What's so smart about Dancer is that none of the play with gender is conscious on the character's behalf. Alan's fighting against himself and the way our narratives have constructed the concept of a hitman. It's what we've learned, the codes we internalized and then project that determine our performance, not our self-conscious acknowledgement of them. We do it because it's been programmed into us. It's why, according to theorists like Marjorie Garber, cross-dressing is taken as such an aggressive act against the norm: it's a visual signifer of difference, but one that contains the potential for anybody to be perceived as different, including ourselves, if not for our visual markers. Visual codes, our performance of our gender, demarcates us.

In an article about Deus Ex: Human Revolution and the use of augmentations to make your main character, a gritty Adam Jensen, more badass, I've talked about the embodied machine metaphor that is pretty stereotypical for characterizing masculinity: masculine bodies are depicted as machines, created for the perpetuation of extreme and perfect violence.
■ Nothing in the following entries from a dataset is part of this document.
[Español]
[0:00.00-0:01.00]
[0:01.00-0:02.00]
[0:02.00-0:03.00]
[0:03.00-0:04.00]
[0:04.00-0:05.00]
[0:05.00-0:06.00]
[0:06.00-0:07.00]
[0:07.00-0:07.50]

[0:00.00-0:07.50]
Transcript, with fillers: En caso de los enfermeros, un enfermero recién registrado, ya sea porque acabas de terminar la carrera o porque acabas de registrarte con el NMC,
In a lot of ways, this is what Alan's clone represents: an idealized, scientifically-constructed killing machine that is younger, faster, stronger, and more calculating than the original Alan. This type of masculinity is a technology in and of itself, culturally manufactured to be the pinnacle of strength and power. In the same way that we can think of the ideal of femininity as a manufactured construct (through cosmetics, for example), some stereotyped ideals of masculinity can be thought of as technologies of violence and power.

This is why it's so crucial that Alan is portrayed as weak. He has a bad heart, he's out of practice, he let love get in the way. He's an older man haunted by his youth...which happens to be trying to kill him and to take his place, a la Highlander. (There can be only one.) But with Clone-Alan there is the sense that this type of mechanization, this perfection of violence, is wrong. Rather than making him a force to achieve good and topple embodied gendered distinctions (like in Deus Ex), the Clone-Alan is dehumanized in a way that makes him monstrous. It is his perfect performance of the hitman that makes Clone-Alan such a good antagonist, and it is Alan's failure at performing this trope that makes him the sympathetic and realistic protagonist.
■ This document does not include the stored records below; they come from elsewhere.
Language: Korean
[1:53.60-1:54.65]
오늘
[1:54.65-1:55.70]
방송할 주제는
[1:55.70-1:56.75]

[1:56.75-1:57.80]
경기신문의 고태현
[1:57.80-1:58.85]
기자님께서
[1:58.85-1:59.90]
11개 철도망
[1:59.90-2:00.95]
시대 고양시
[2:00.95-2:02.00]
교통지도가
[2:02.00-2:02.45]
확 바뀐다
The narrative also plays with the damsel in distress trope, but even that's acknowledged as a set-up, as Clone-Alan tells her: “time to perform, little dancer.” Clone-Alan is controlling, manipulating, showing that when it comes to this script, everyone has a part and follows it accordingly. This is what gender performativity is, in part: we have ingrained cultural expectations of how we should look or act according to our sex and these manifest in stereotyped gender attributes. It's shockingly perfect that Alan's girlfriend is a ballerina, a fairly feminized character, who is victimized by Clone-Alan, the genetically-manufactured killing machine. By being right in line with the script, Dancer is able to illustrate the starkness of these stereotypes in contrast with each other. Take Alan's bloodied figure in the snow after he's shot, which takes the form of a ballerina en pointe: Alan's wound (and visual alignment with the feminine character) is supposed to emasculate him, but instead it re-positions him as the realistic hero. It is a re-branding of how the hero is represented, by shifting the connotations of how the masculine is viewed.
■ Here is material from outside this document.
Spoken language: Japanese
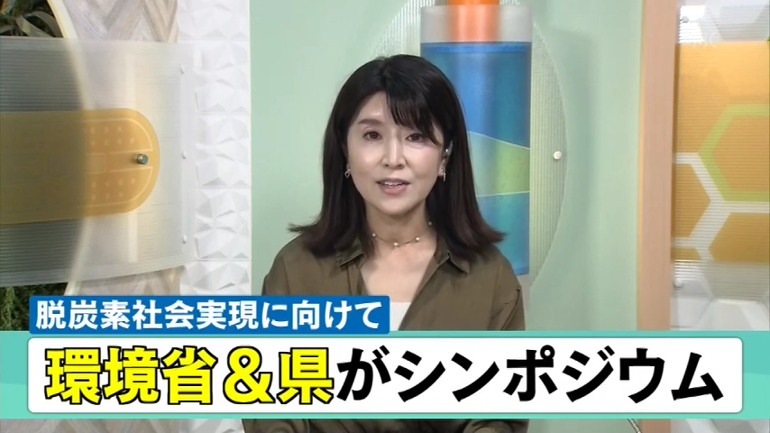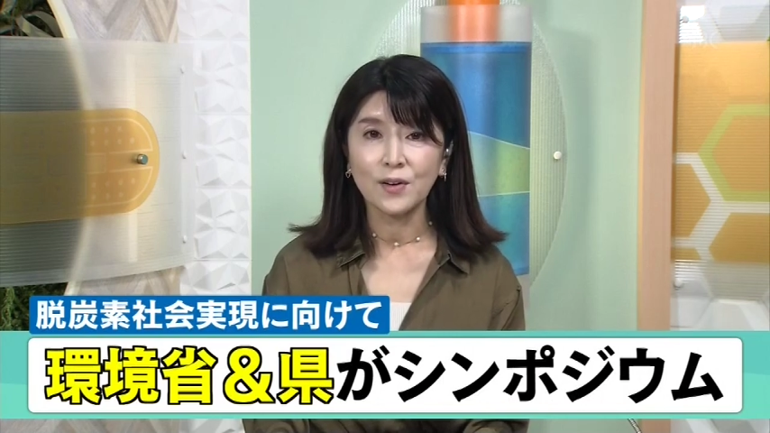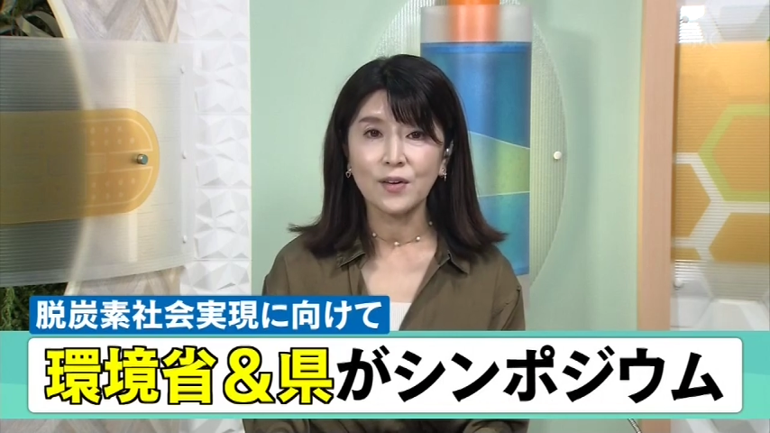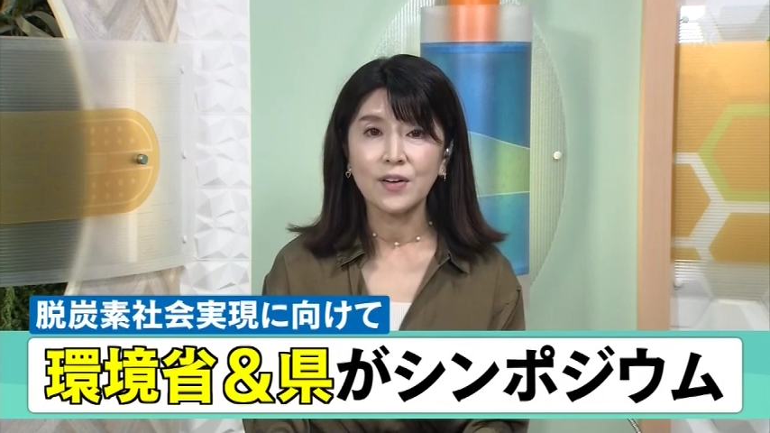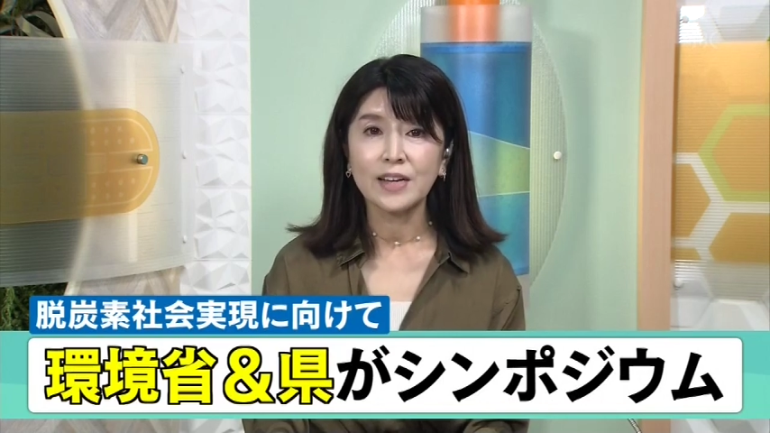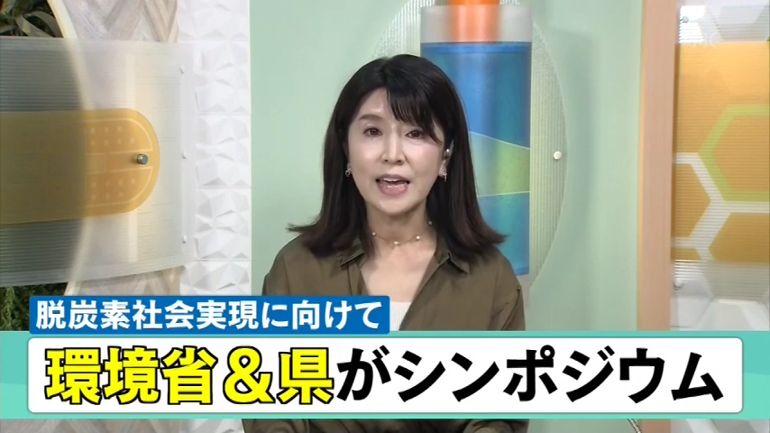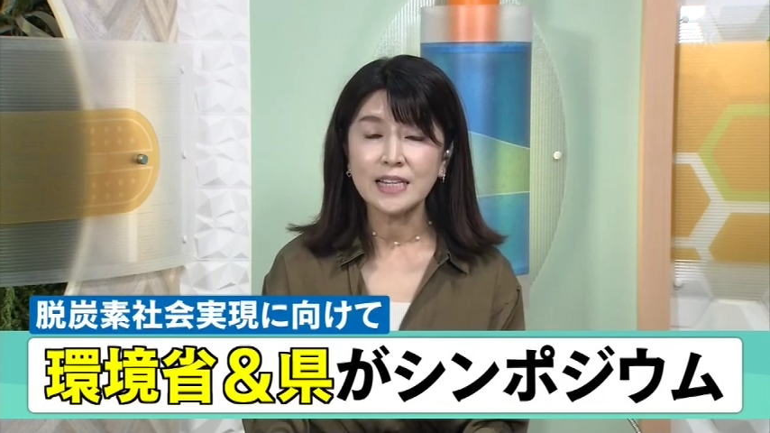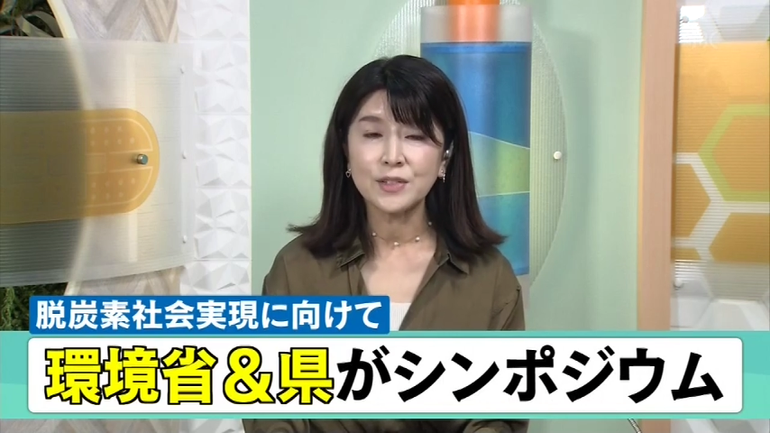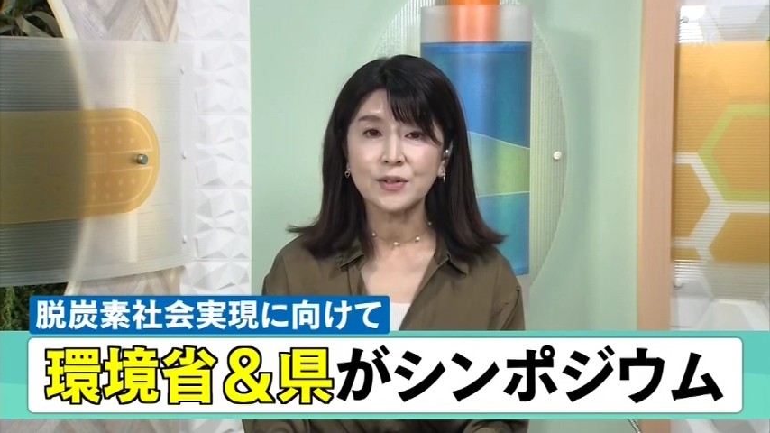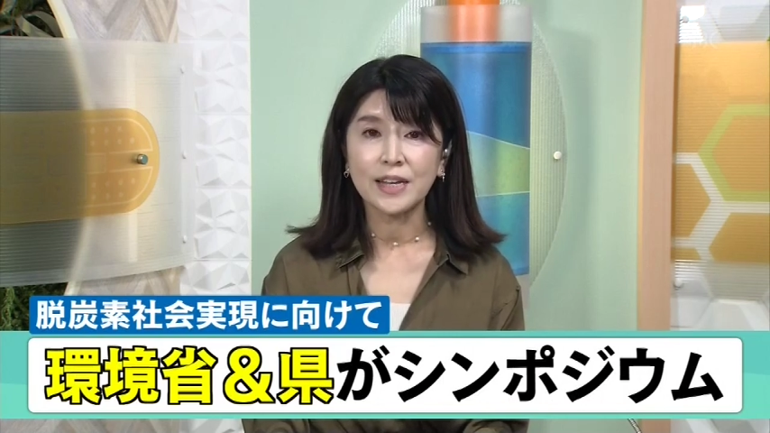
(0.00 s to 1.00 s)
今日
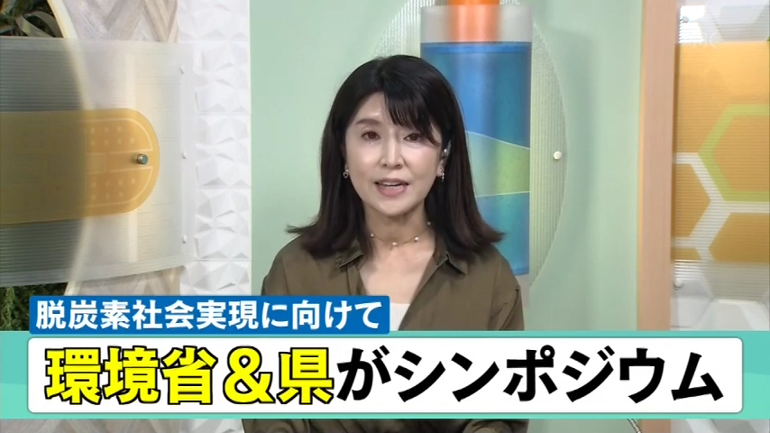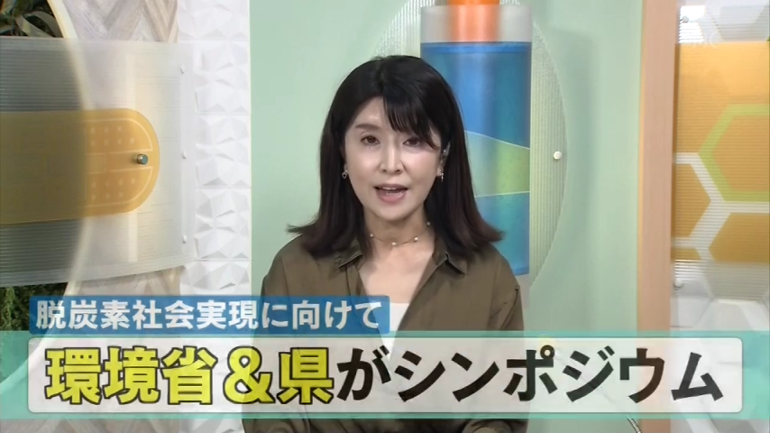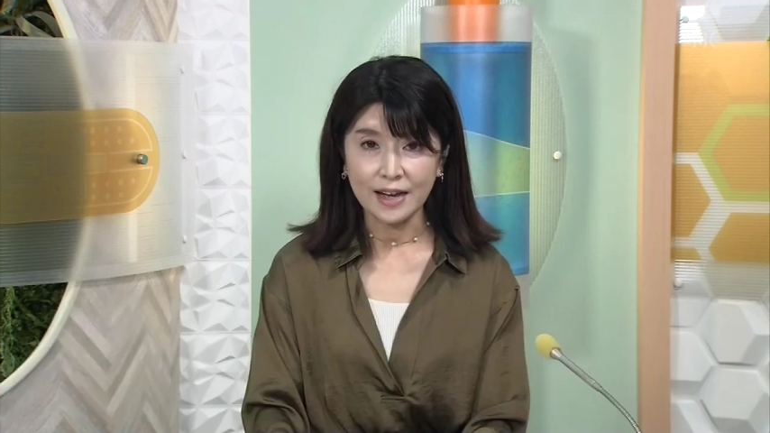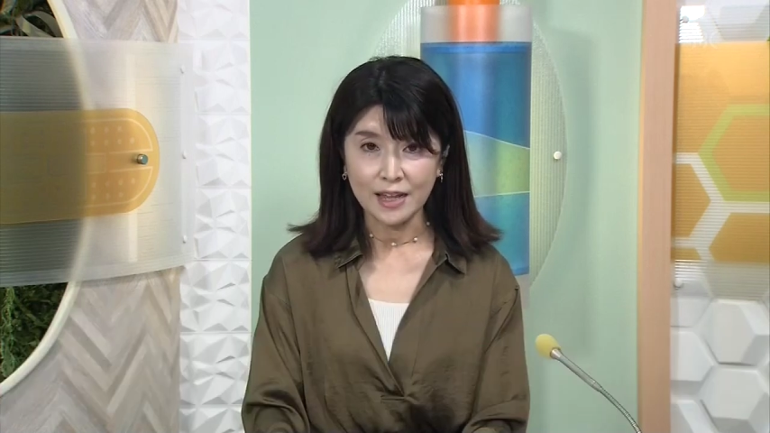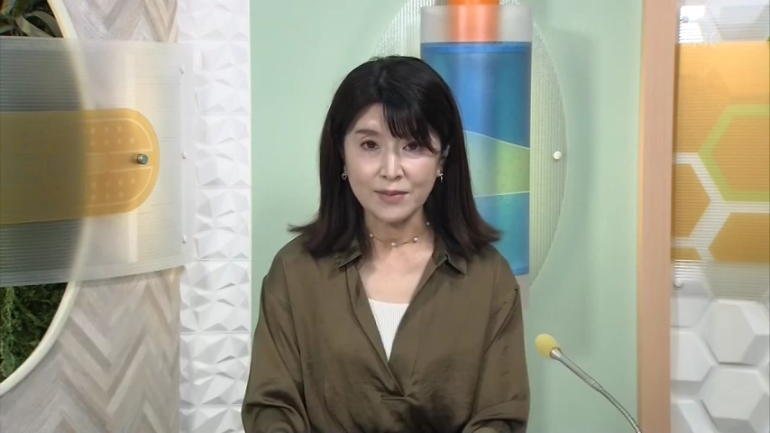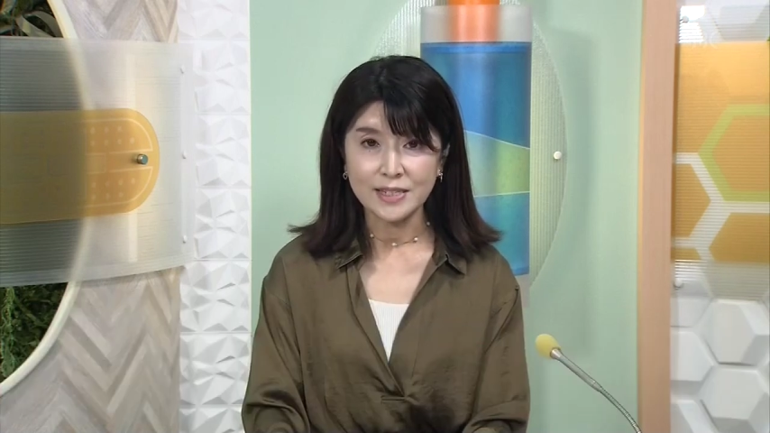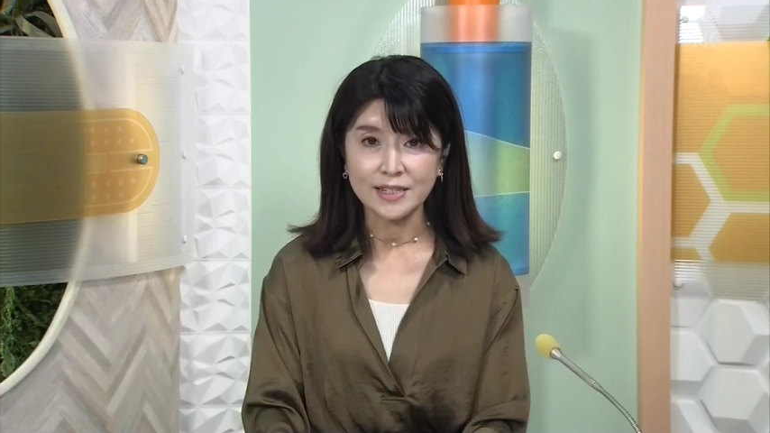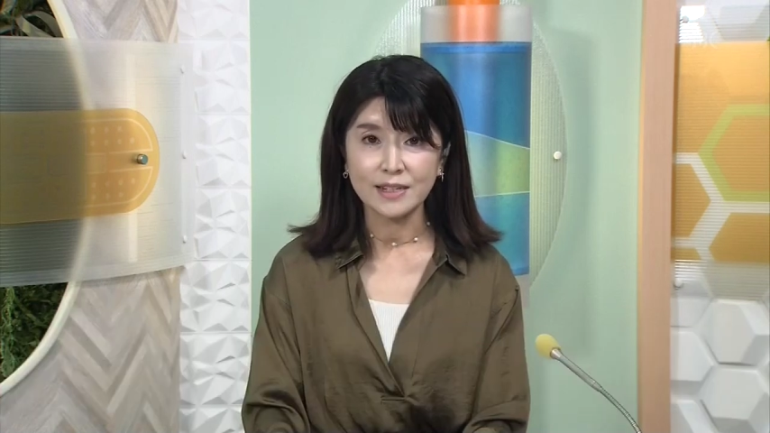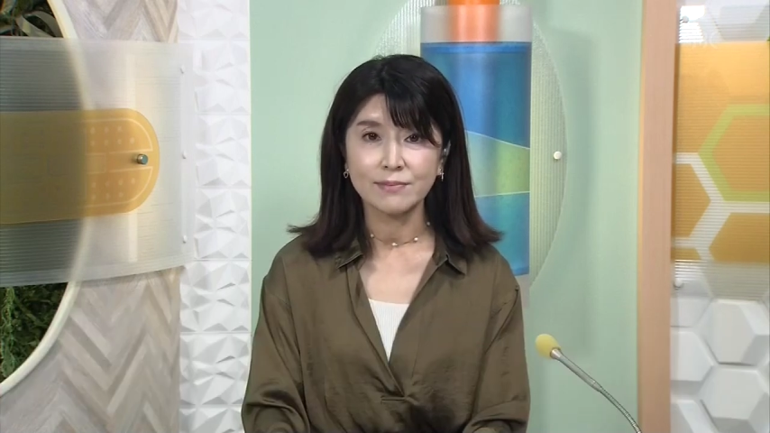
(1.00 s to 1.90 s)
県庁で開かれました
Dancer weaves such an enticing tale, outlining typical gendered scripts people perform on a daily basis. The cloning to make “super soldiers” isn't new either. In fact, most of Dancer is fairly familiar and old-hat: these are tropes and a story-line we know, and that's what made it so interesting for me in terms of gender performance: in its familiarity, it is able to tackle ingrained gendered characteristics and how we perform them. Clone-Alan is constantly making bad performing remarks to Quinn (and out loud to Alan, who cannot possibly hear him no matter what type of clone-bonding mechanic out there). Gender performativity is operating beneath the surface of all representation, and works like Dancer create an opening to view these tropes as cultural constructs, rather than innate attributes.